Le battage dispense de tailler les arbres à la manière ordinaire, et c’est déjà un précieux avantage, parce que la taille, telle qu’on la pratique, est, suivant M. Poulet, tout à fait irrationnelle et nuisible. L’arbre battu ne donnera pas évidemment de fruits dans l’année de l’opération, puisque celle-ci a nécessairement eu pour effet de détruire presque tous les boutons à fleurs et à fruits. Mais l’année suivante, ou mieux, les années suivantes, à moins d’accidents extérieurs et imprévus, on peut compter sur une récolte très abondante de fruits de beauté et de qualité supérieure ; l’arbre aura aussi pris un développement magnifique. Si après plusieurs années il redevenait stérile, on lui infligerait le même châtiment réparateur !

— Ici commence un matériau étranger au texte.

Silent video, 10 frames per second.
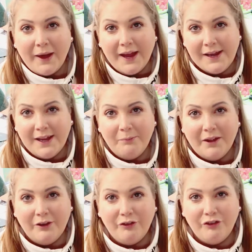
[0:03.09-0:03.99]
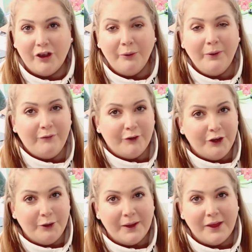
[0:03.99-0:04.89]
My name is Jo. If
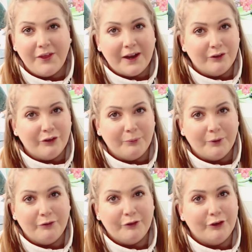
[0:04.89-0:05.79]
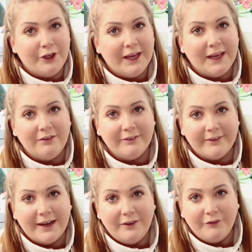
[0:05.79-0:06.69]
you're new here, thanks so much for tuning in to
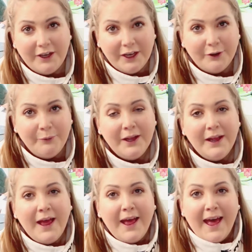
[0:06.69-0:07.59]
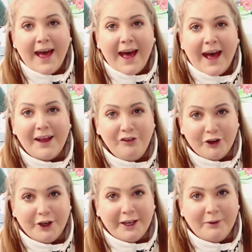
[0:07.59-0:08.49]
today's video and
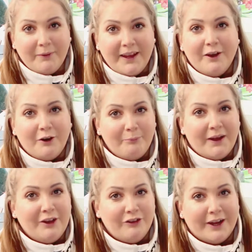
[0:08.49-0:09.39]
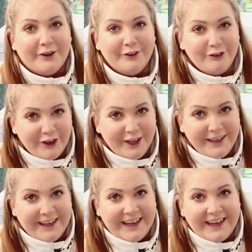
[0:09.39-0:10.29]
joining me on my channel's
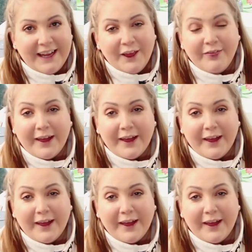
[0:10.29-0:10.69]
journey.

« Depuis que j’ai appliqué ma méthode, dit M. Poulet dans son mémoire adressé à l’Académie des sciences, c’est-à-dire depuis huit ans, jamais mes arbres n’ont manqué de se couvrir chaque année de fruits très nombreux ; le battage n’a altéré en rien leur constitution ; on ne voit plus apparaître ces longues tiges nouvelles, ces gourmands qui épuisaient la tige sans lui rien restituer, et dont il fallait se débarrasser ; la sève entière est utilisée ; elle devient pour la tige, pour les branches, pour les fleurs et les fruits, une nourriture suffisante, abondante même et forte, qui leur donne une vigueur inaccoutumée. »
Voilà certes de belles étrennes pour la France d’abord, pour l’horticulture ensuite. »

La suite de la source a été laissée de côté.